When the Mara Salvatrucha Defeated Trump on Long Island
Monday, April 21, 2025
Óscar Martínez
El Faro English has translated this photo essay, published in Spanish in November 2017, as MS-13 returns to the forefront of U.S. politics in Donald Trumps second term. Read the accompanying photo essay: A Funeral March from El Salvador to Long Island.
Why did you come to Long Island?
Its June 4, 2017. We are at a Subway restaurant, far from the center of any of these small towns inhabited mostly by migrants of Latin American origin, many of them undocumented. Forty minutes away is the capital of the world, New York City, but these are the suburbs, the outskirts, the periphery.
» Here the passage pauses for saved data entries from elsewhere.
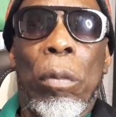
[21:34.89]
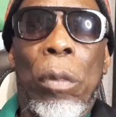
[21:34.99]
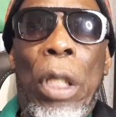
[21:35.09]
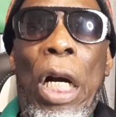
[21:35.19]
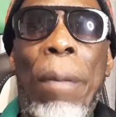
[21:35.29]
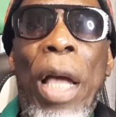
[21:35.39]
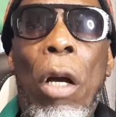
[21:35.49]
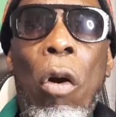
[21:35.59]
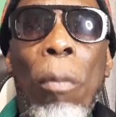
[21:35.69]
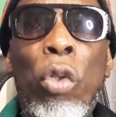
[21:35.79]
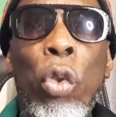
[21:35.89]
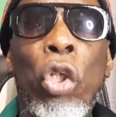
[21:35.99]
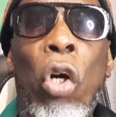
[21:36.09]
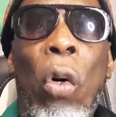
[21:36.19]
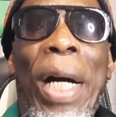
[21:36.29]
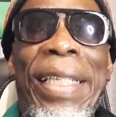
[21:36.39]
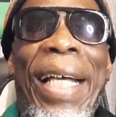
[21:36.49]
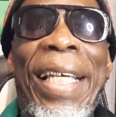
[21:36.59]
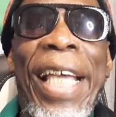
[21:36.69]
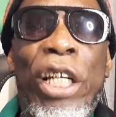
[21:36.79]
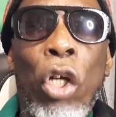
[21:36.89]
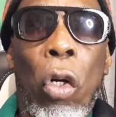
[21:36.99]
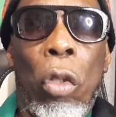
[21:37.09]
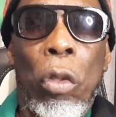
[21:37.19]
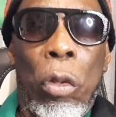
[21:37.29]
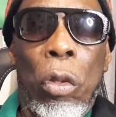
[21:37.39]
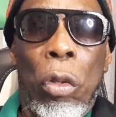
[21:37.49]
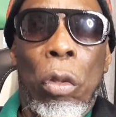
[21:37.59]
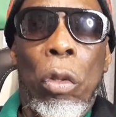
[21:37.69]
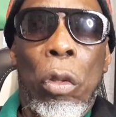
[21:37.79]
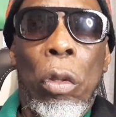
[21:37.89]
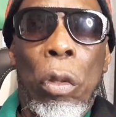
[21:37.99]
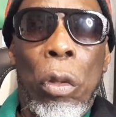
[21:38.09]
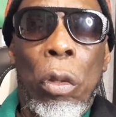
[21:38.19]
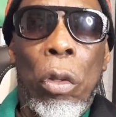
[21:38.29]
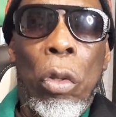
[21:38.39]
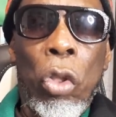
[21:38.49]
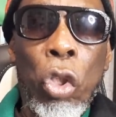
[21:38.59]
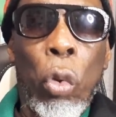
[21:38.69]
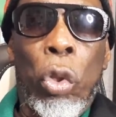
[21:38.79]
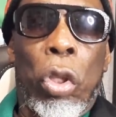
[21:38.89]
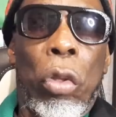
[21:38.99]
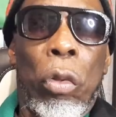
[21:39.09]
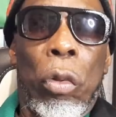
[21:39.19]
Because I come to know as a ghetto youth.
We are on the border between North Merrick and Uniondale, commuter towns where the main attractions are shopping malls and traveling fairs.
The person who answers my question is an 18-year-old Salvadoran boy, the son of a tortilla maker. He was born in a canton called El Niño, in a hamlet called La Ceiba, on the slopes of the Chaparrastique volcano, in the scorching-hot department of San Miguel.
My mom and sister were already here. My dad died when I was in El Salvador. He was drinking when a car ran him over. I didnt live with him, but with an aunt. They hit us all the same; my aunt had four other daughters who lived in the same house. They beat us all.
He is a wiry young man. He still has the body of a campesino: bony, with knotted muscles, forged in the milpa, cropfields. He wears a New York Yankees cap and has two gold implants in his upper front teeth.
What was it like arriving here at the age of 11?
Life here is just being locked up like a dog when youre an immigrant with no papers, no car, and no one to make space for you and show you around. You feel lost. My mom already has a husband, a Salvadoran. They came here together. We rented a basement. The three of us lived there: a single room with a kitchen and bathroom for $900. I had my bed and my wardrobe in a small corner. My mom went to work at 4 in the morning and got out at 3 in the afternoon. Sometimes she worked double shifts and stayed until 11 at night. She only came home to sleep, and then it was back to work at 4 in the morning again.